Is Life Too Fast? Try Making Some Yogurt.

cc image courtesty of Cooking for Geeks.

Sometimes it is everything we can do to slow down. The speedy pace of life can feel like a fast-moving current that will pick us up and carry us with it if we are not careful. The consensus around us is not not one of rest and Sabbath-taking, but one of busy schedules, marked up planners, and, at the end of some days,  a soul-deep weariness.

In such a world how can we take steps toward rest, slowness, and community? Make some yogurt.

Yogurt takes a long time to make. (Here is a recipe I’ve used for making yogurt in a crockpot) You have to heat the milk (2 1/2 hours). Then you cool the milk (3 hours). Next, stir in some live-culture yogurt and let it sit until the bacteria in the live culture has turned the milk to yogurt (8 hours). In my own forays into yogurt making I’ve found you just can’t do it at high speed and the times I try to fit it into a busy schedule are the times I mess it up. I find its best to clear a day at home and tune the speed of my life to the speed of the process.

In this it acts as both a tool of slowness and a measure of it. If I want yogurt for the week I’ve got to think ahead and let it effect my schedule. I’ve got to say no to the myriad options clamoring for my attention. I’ve got to quiet the voice in my heart that tells me that I had better be productive and efficient during the day if I am to feel good about myself at the end of it.

On these days I find myself thinking of processes that can’t be accelerated without being ruined. Yogurt is one. To take another example from the kitchen, you could put bread in that category. Gardening can’t happen on the clock either. Plants grow as plants grow. Relationships and good conversations. Unhurried reflection. Redemption.

It might sound silly, but making yogurt reminds me of my human limitations, that I can’t get everything done in a single day. It also reminds me that that fact is not something bad about me, but is simply an expression of my humanity in that God did not choose to make me infinite, but finite.

At the end of the day perhaps we can make the maxim, “If you are too busy for yogurt, you are too busy.”

Comments

  1. We regularly make a gallon or more of yogurt a week. It takes less than 5 minutes to get the crockpot down, add 4 quarts of milk with 1 cup powdered dry milk and 1 cup 50-50% sugar/Splenda with a pinch of salt. It goes on low overnight.

    In the morning – it takes about 10 minutes or so – I pour the heated milk into a large soup pot placed in a dishpan that has cold water in it. When it cools to 115F (I call it tempered milk at this point) in a couple of minutes, I pour a quart into a blender with a tablespoon or two of yogurt either fresh from the store, leftover from the previous batch or dry culture bought online or from a probiotic capsule found at a health store. Note: you have to turn the probiotic capsules into starter yogurt first, if you use them. Blend for 10 seconds and pour back into the pot with the rest of the tempered milk and whisk for 10 seconds or so.
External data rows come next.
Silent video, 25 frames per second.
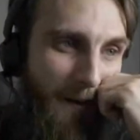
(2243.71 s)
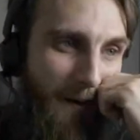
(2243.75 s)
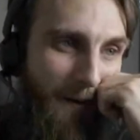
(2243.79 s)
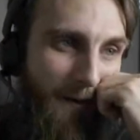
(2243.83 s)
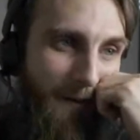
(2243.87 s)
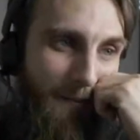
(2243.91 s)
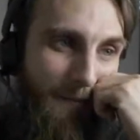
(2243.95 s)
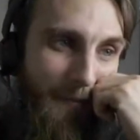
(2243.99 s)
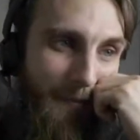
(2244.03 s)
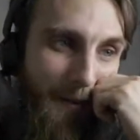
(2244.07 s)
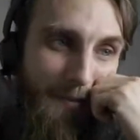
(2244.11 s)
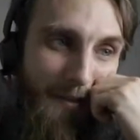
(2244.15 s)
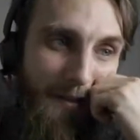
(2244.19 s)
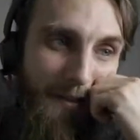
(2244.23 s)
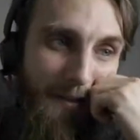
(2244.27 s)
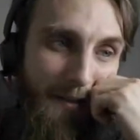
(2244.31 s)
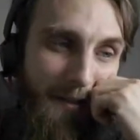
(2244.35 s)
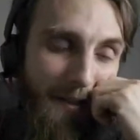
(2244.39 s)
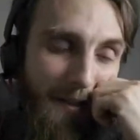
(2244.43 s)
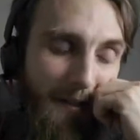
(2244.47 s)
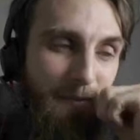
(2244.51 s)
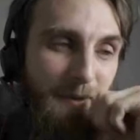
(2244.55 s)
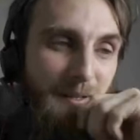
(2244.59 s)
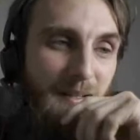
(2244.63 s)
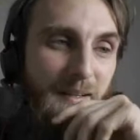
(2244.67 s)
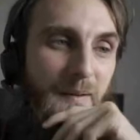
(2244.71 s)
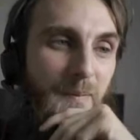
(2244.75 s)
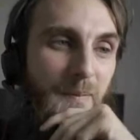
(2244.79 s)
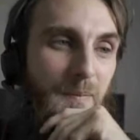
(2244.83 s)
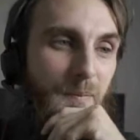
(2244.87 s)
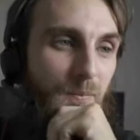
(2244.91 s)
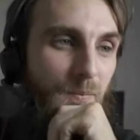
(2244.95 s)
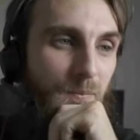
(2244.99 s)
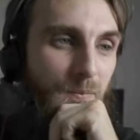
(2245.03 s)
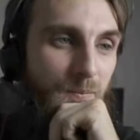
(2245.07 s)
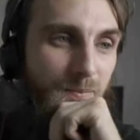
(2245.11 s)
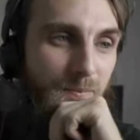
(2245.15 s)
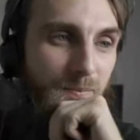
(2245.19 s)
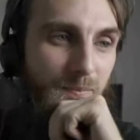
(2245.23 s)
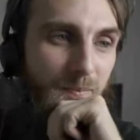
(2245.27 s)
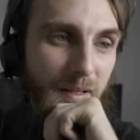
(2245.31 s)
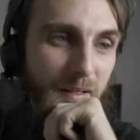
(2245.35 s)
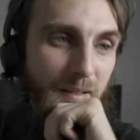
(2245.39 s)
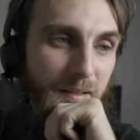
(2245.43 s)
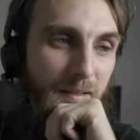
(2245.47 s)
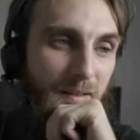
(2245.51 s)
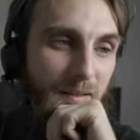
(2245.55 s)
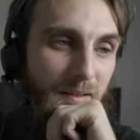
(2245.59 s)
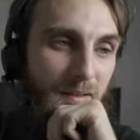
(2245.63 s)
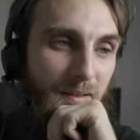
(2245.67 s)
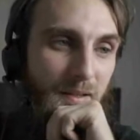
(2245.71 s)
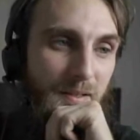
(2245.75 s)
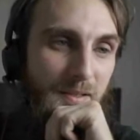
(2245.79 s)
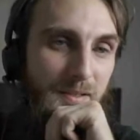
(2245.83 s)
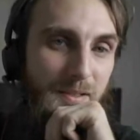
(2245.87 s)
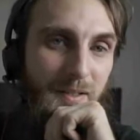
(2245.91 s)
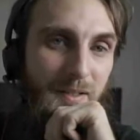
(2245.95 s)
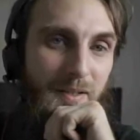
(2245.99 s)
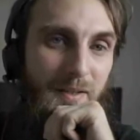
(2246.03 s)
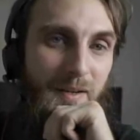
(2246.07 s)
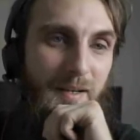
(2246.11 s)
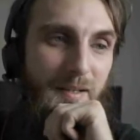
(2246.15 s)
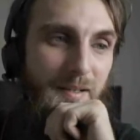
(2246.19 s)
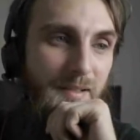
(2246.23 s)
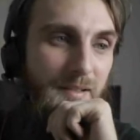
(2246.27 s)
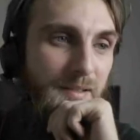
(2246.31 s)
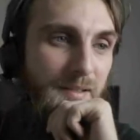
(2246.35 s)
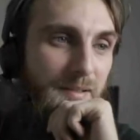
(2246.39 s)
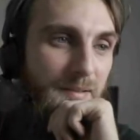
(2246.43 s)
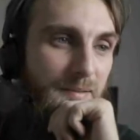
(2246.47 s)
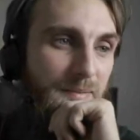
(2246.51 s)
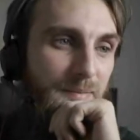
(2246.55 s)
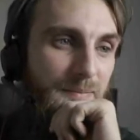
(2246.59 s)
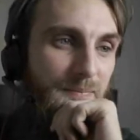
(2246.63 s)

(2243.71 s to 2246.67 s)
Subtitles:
Abdel Hakim, man, Allah is the greatest.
    Then I strain it into 4 quart jars, put it in our Waring Pro Yogurt Maker and turn it on.

    2 hours later I have the best yogurt money can’t buy…

    More here: http://mryogurt.info/

    And here: http://www.wikihow.com/Make-Yogurt-By-Machine

    Bill

  2. Thanks for the recipe tip, Bill!
    Anybody else have recipes that have worked for them in the past?

  3. Nordic Coach says:

    It’s a year after your post, and I just stumble upon it. I found a quicker & easier method for making homemade yogurt & it’s worked consistent for over a year.
    I heat a gallon of organic milk (which lasts 4weeks) up to 170,
    cool it in an ice bath (ice & water in the sink. Make sure to use only stainless steel rather than cast iron),
    cool down to 122-130 degrees
    Whisk in a cup of Greek & or just plain yogurt (recommend it sits out and isn’t as cold from the frig, but I find it really doesn’t matter).
    I pour in various Masonite glass jars & put in the oven (set to a warm 125 or so temp) overnight while I sleep. (I cover the lids with old glass lids I found in antique stores; they are made for the Ball/Masonite canning jars long ago.)
    By morning, after 8-24 hours I have solid thick yogurt. Put lids on all the pints & I can grab one as I’m running out the door.

    I strain some in cheesecloth in the frig for short time (or however long you want) & you also have a cream cheese (tart) & yellow whey liquid. the tartness of the cheese varies much more than the yogurt. I’m still trying to figure out variables on it.

    The only laborious part is heating it up. The rest is super easy.